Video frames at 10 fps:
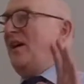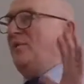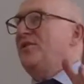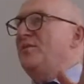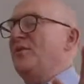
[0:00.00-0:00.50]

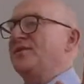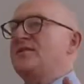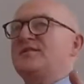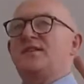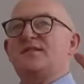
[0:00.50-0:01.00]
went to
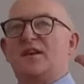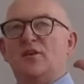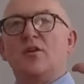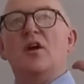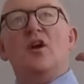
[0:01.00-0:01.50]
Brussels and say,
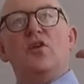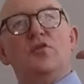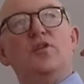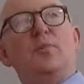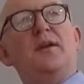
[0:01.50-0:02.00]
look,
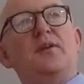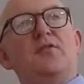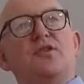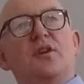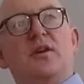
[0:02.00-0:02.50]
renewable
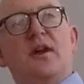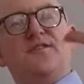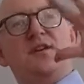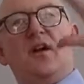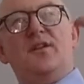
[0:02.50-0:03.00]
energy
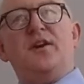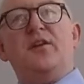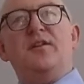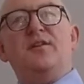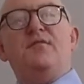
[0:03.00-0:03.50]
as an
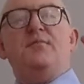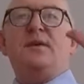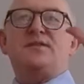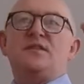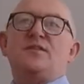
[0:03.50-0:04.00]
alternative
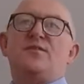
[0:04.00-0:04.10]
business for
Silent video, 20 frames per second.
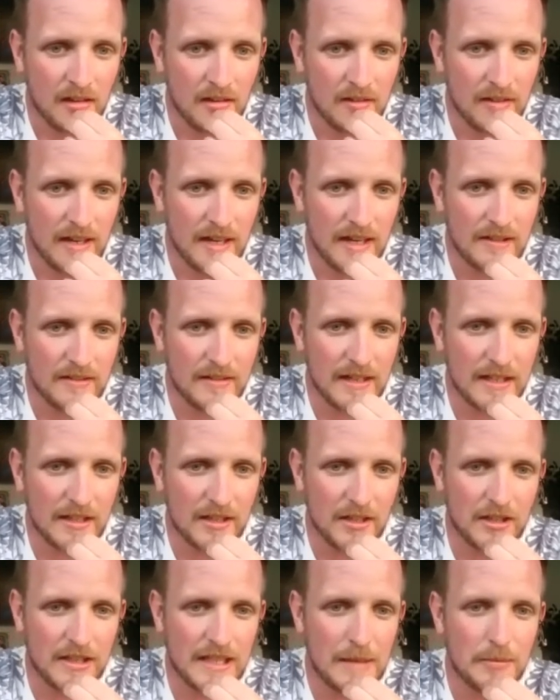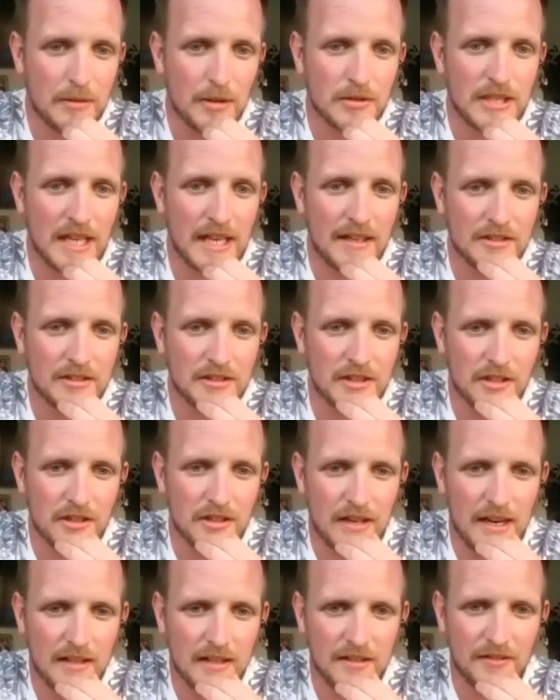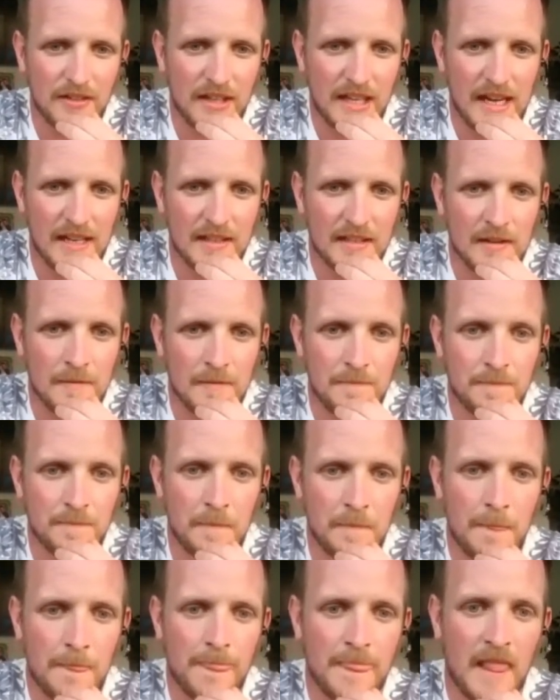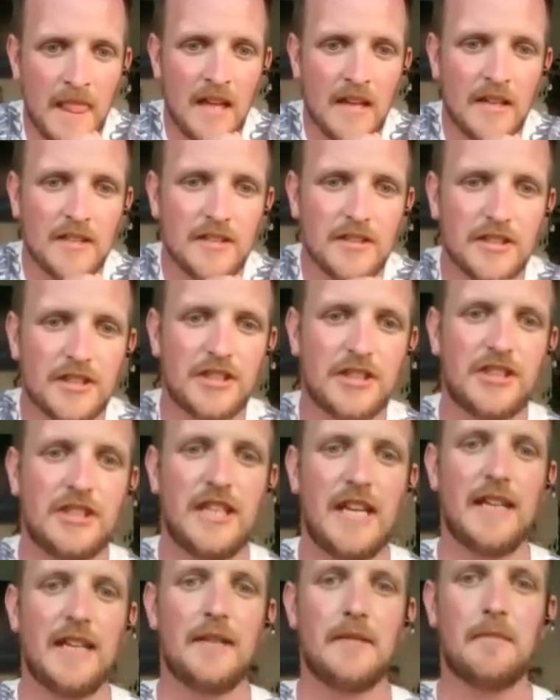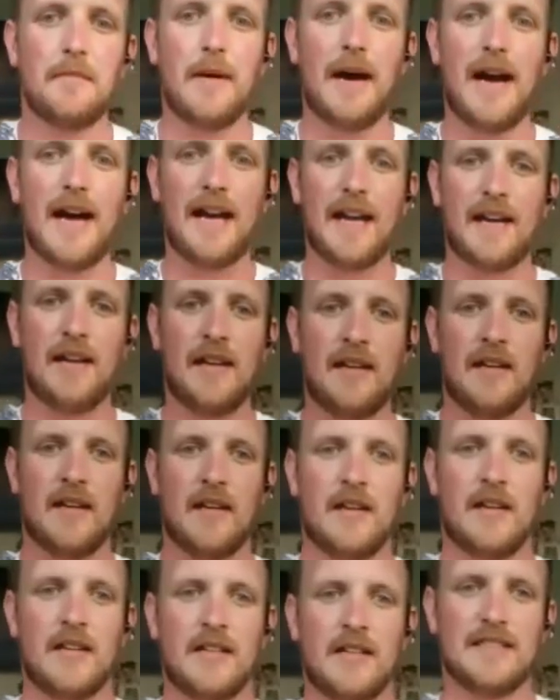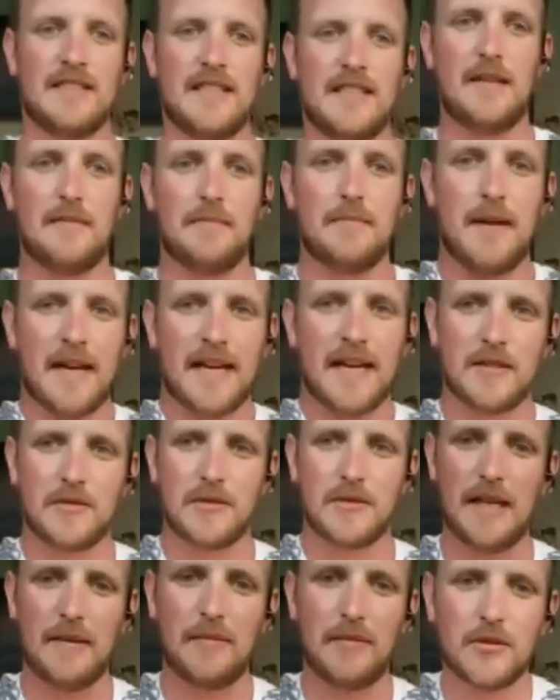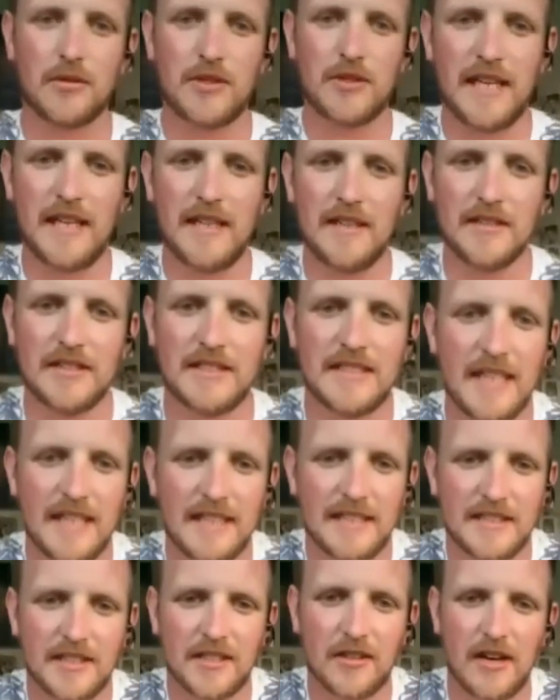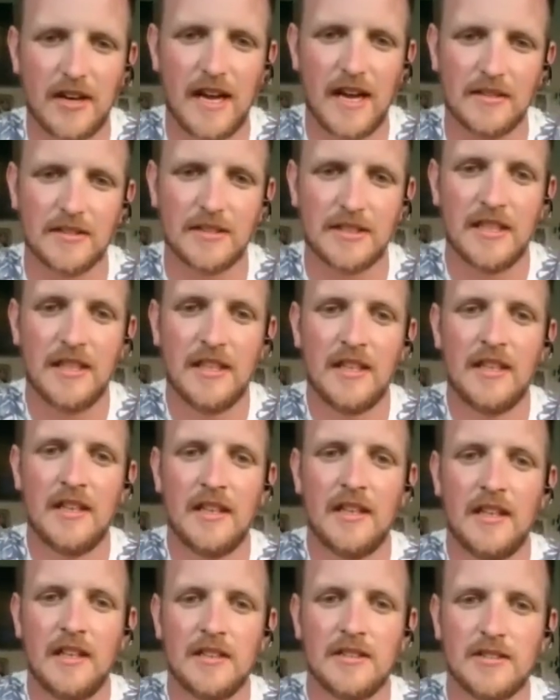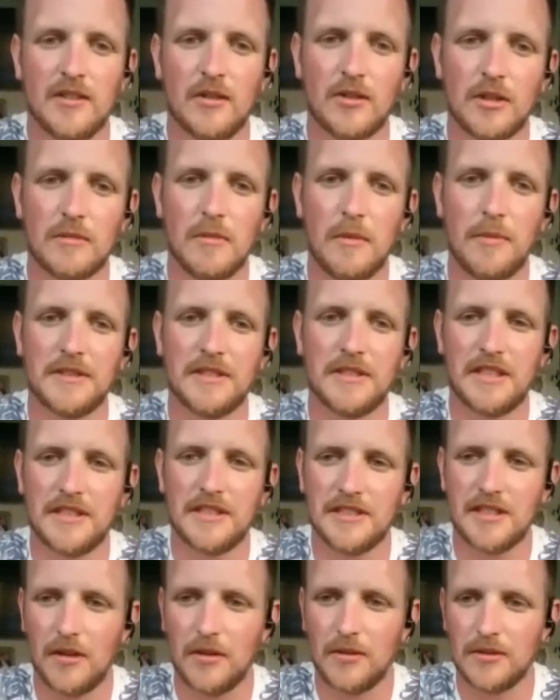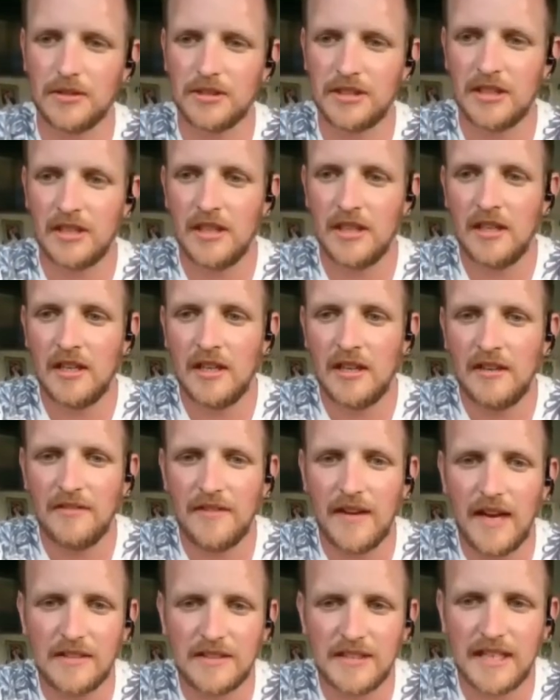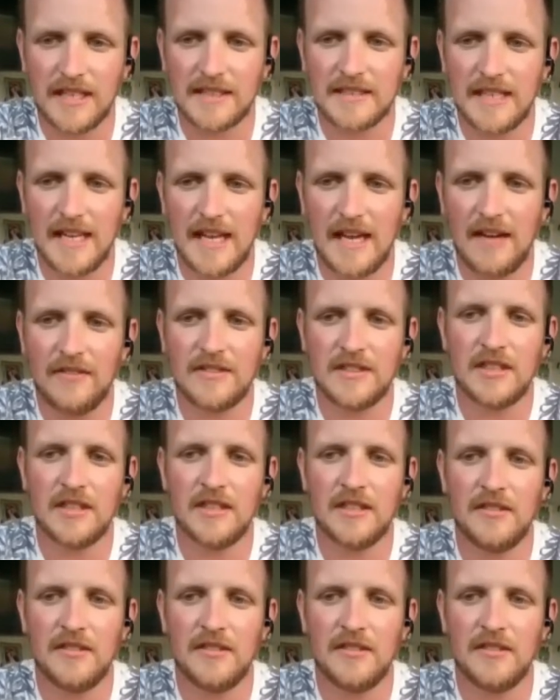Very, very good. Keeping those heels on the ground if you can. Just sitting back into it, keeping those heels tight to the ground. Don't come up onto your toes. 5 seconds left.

━━━

* [EXERCISE REQUIREMENTS]: Exact wording is required throughout: write out all the records, but no pictures.

* [COMPLETED TASK]:
Video frames at 10 fps:
[0:00.00-0:00.50]

[0:00.50-0:01.00]
went to
[0:01.00-0:01.50]
Brussels and say,
[0:01.50-0:02.00]
look,
[0:02.00-0:02.50]
renewable
[0:02.50-0:03.00]
energy
[0:03.00-0:03.50]
as an
[0:03.50-0:04.00]
alternative
[0:04.00-0:04.10]
business for
Silent video, 20 frames per second.
Very, very good. Keeping those heels on the ground if you can. Just sitting back into it, keeping those heels tight to the ground. Don't come up onto your toes. 5 seconds left.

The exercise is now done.